(YOUR ASSIGNMENT)
Please give the entries again in full and exactly, without any picture.

(Stored data entries)
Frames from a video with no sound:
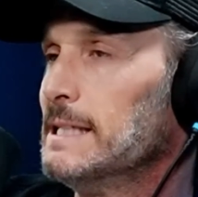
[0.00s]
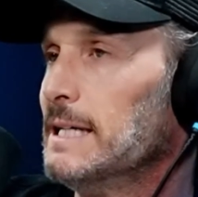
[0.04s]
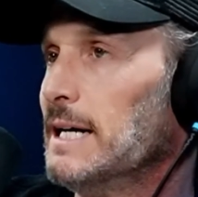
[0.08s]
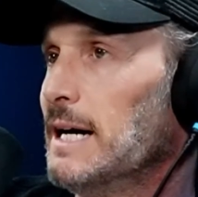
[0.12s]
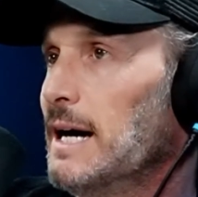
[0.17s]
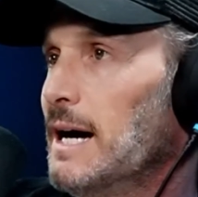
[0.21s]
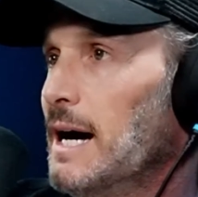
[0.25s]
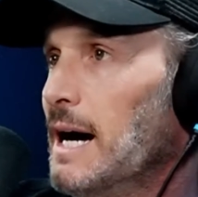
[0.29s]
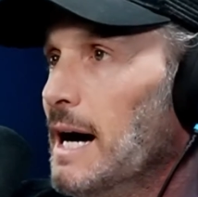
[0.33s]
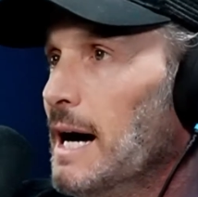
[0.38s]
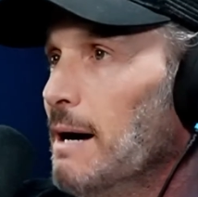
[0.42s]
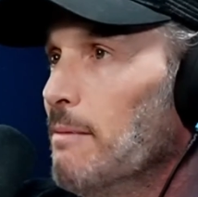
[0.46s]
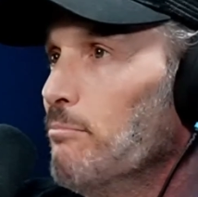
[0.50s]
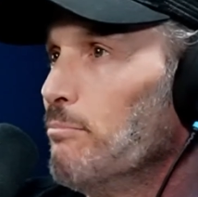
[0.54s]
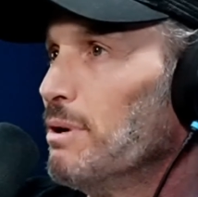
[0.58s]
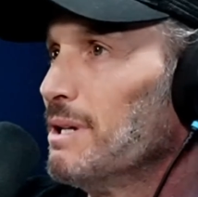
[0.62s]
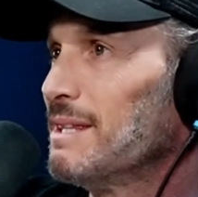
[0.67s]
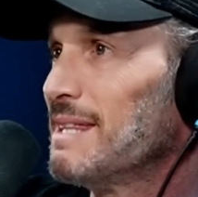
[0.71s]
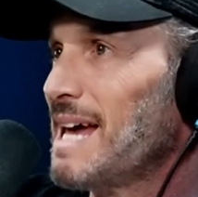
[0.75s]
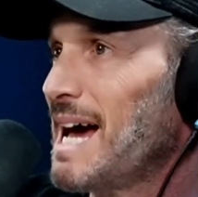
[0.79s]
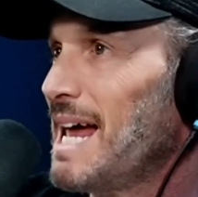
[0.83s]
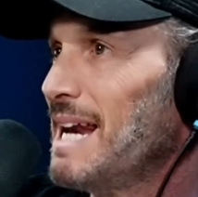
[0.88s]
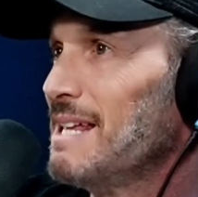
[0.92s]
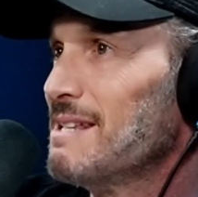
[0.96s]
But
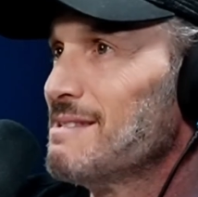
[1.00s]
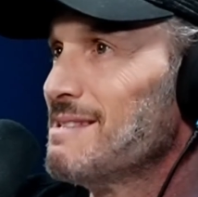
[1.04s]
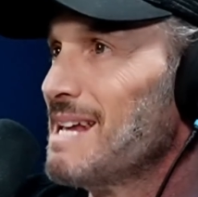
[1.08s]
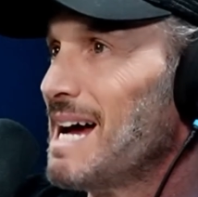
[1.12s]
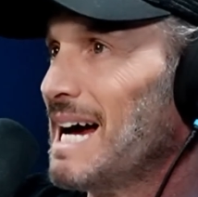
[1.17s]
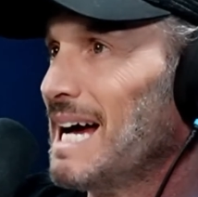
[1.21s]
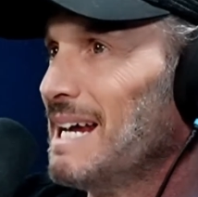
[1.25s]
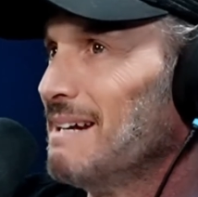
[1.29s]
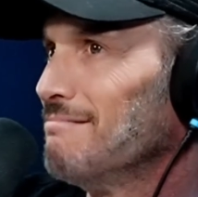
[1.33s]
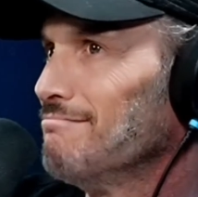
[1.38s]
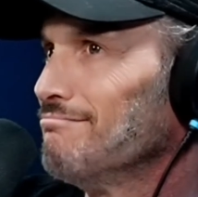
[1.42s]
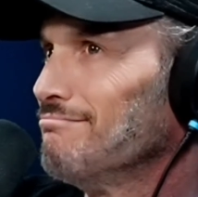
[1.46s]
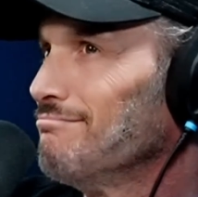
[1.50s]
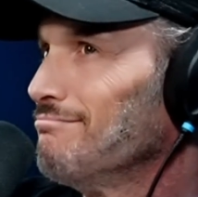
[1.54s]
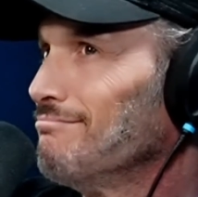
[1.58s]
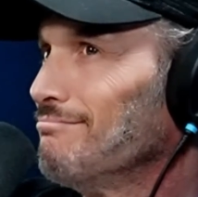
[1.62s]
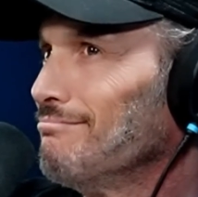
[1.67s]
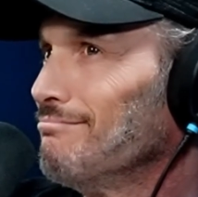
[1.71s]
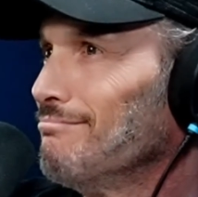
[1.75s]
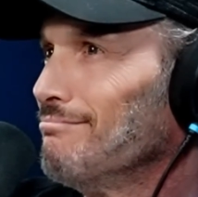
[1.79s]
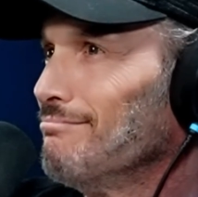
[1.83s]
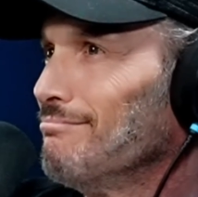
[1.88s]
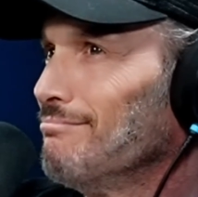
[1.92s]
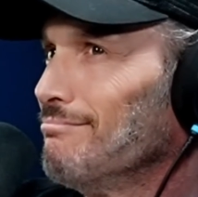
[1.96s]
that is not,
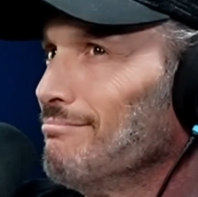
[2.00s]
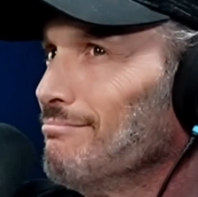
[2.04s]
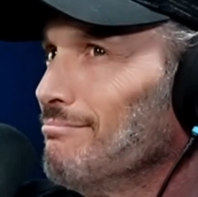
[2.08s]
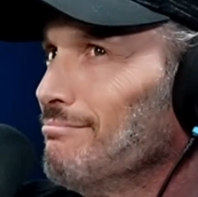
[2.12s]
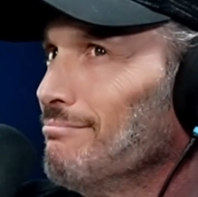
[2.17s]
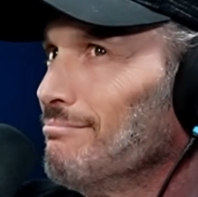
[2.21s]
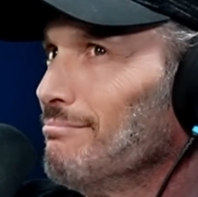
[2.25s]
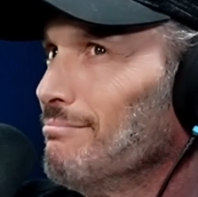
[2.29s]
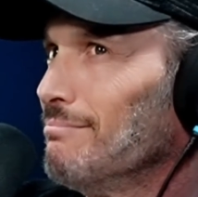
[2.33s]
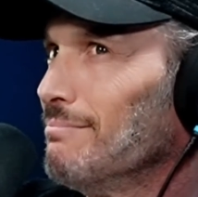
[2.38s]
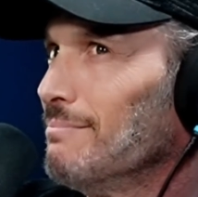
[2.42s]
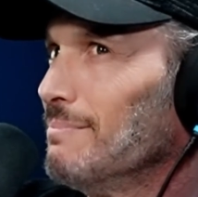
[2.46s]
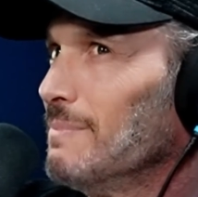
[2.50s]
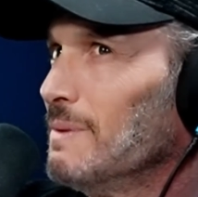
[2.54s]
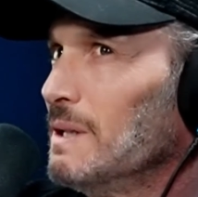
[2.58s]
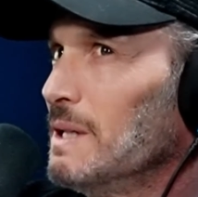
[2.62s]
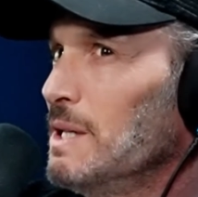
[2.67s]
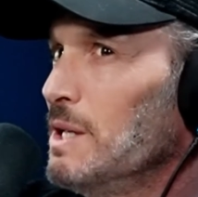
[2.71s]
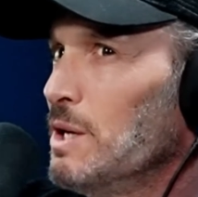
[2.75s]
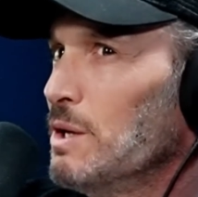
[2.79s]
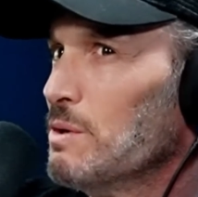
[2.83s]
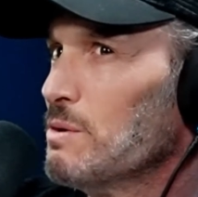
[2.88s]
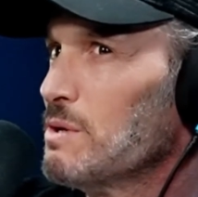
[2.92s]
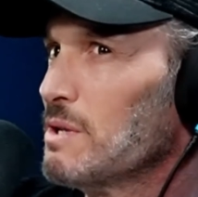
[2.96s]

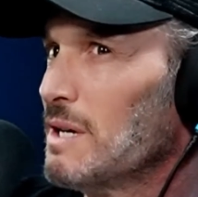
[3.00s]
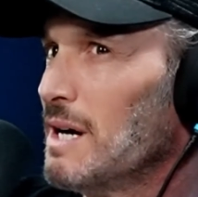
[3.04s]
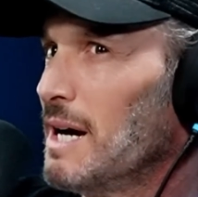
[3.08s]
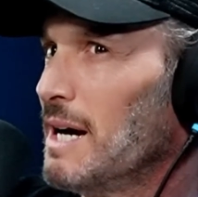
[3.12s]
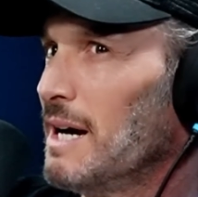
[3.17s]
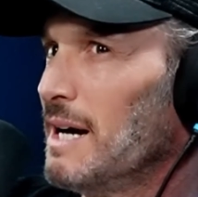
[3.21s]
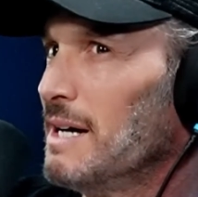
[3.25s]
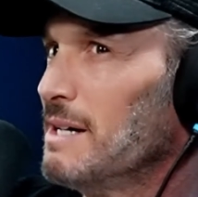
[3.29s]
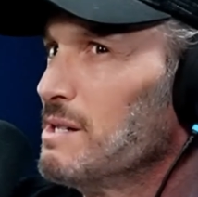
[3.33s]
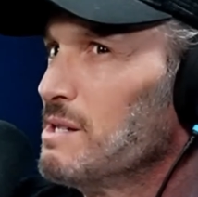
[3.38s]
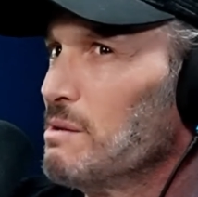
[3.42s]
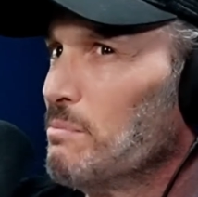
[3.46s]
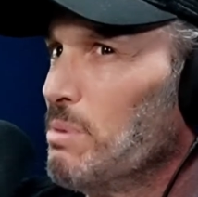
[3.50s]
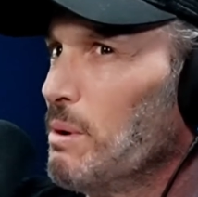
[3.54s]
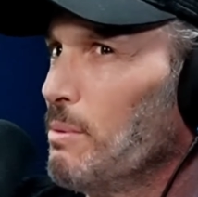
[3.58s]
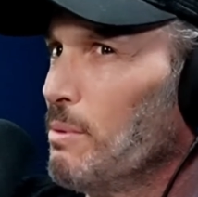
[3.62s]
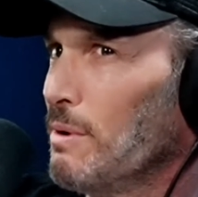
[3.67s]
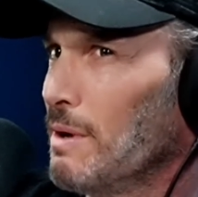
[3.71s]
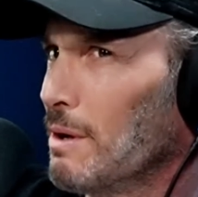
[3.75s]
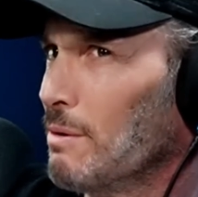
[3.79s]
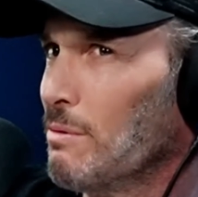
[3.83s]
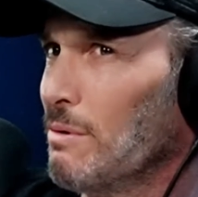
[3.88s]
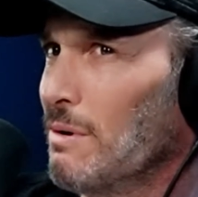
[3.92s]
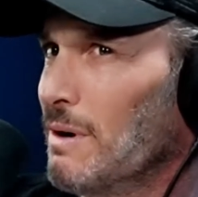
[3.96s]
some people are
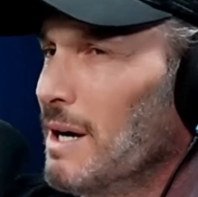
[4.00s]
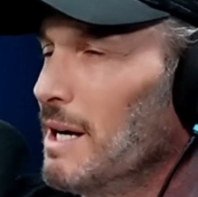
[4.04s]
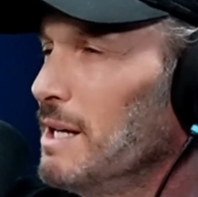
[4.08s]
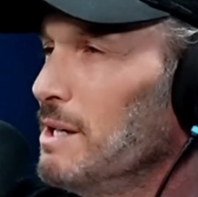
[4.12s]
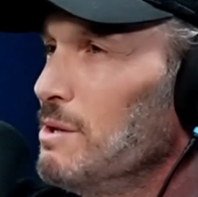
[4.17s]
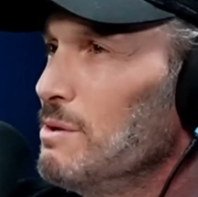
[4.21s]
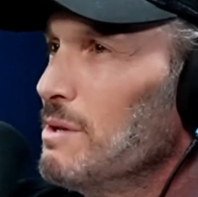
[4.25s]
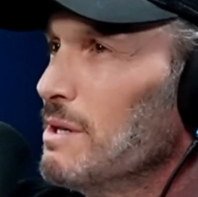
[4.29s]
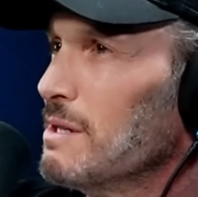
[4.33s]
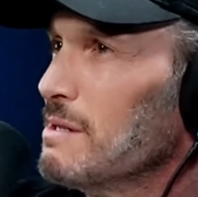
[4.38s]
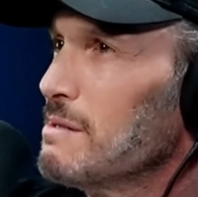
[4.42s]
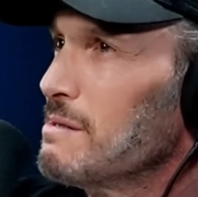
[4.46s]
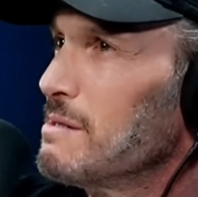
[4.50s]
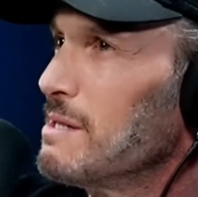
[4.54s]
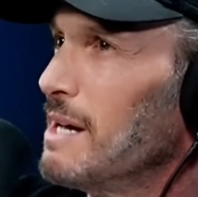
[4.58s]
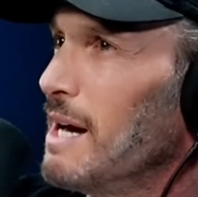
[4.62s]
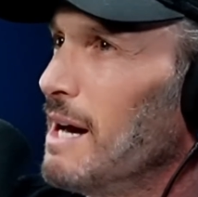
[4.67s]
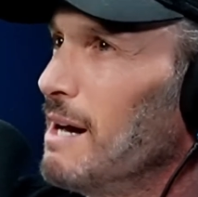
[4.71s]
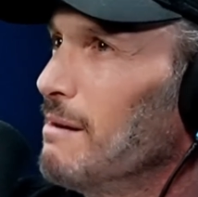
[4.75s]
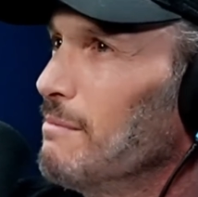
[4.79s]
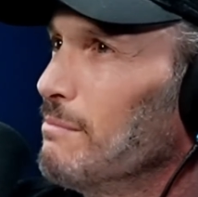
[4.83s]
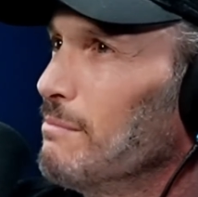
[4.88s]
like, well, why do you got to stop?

(REPLY TO THE EXERCISE)
Frames from a video with no sound:
[0.00s]
[0.04s]
[0.08s]
[0.12s]
[0.17s]
[0.21s]
[0.25s]
[0.29s]
[0.33s]
[0.38s]
[0.42s]
[0.46s]
[0.50s]
[0.54s]
[0.58s]
[0.62s]
[0.67s]
[0.71s]
[0.75s]
[0.79s]
[0.83s]
[0.88s]
[0.92s]
[0.96s]
But
[1.00s]
[1.04s]
[1.08s]
[1.12s]
[1.17s]
[1.21s]
[1.25s]
[1.29s]
[1.33s]
[1.38s]
[1.42s]
[1.46s]
[1.50s]
[1.54s]
[1.58s]
[1.62s]
[1.67s]
[1.71s]
[1.75s]
[1.79s]
[1.83s]
[1.88s]
[1.92s]
[1.96s]
that is not,
[2.00s]
[2.04s]
[2.08s]
[2.12s]
[2.17s]
[2.21s]
[2.25s]
[2.29s]
[2.33s]
[2.38s]
[2.42s]
[2.46s]
[2.50s]
[2.54s]
[2.58s]
[2.62s]
[2.67s]
[2.71s]
[2.75s]
[2.79s]
[2.83s]
[2.88s]
[2.92s]
[2.96s]

[3.00s]
[3.04s]
[3.08s]
[3.12s]
[3.17s]
[3.21s]
[3.25s]
[3.29s]
[3.33s]
[3.38s]
[3.42s]
[3.46s]
[3.50s]
[3.54s]
[3.58s]
[3.62s]
[3.67s]
[3.71s]
[3.75s]
[3.79s]
[3.83s]
[3.88s]
[3.92s]
[3.96s]
some people are
[4.00s]
[4.04s]
[4.08s]
[4.12s]
[4.17s]
[4.21s]
[4.25s]
[4.29s]
[4.33s]
[4.38s]
[4.42s]
[4.46s]
[4.50s]
[4.54s]
[4.58s]
[4.62s]
[4.67s]
[4.71s]
[4.75s]
[4.79s]
[4.83s]
[4.88s]
like, well, why do you got to stop?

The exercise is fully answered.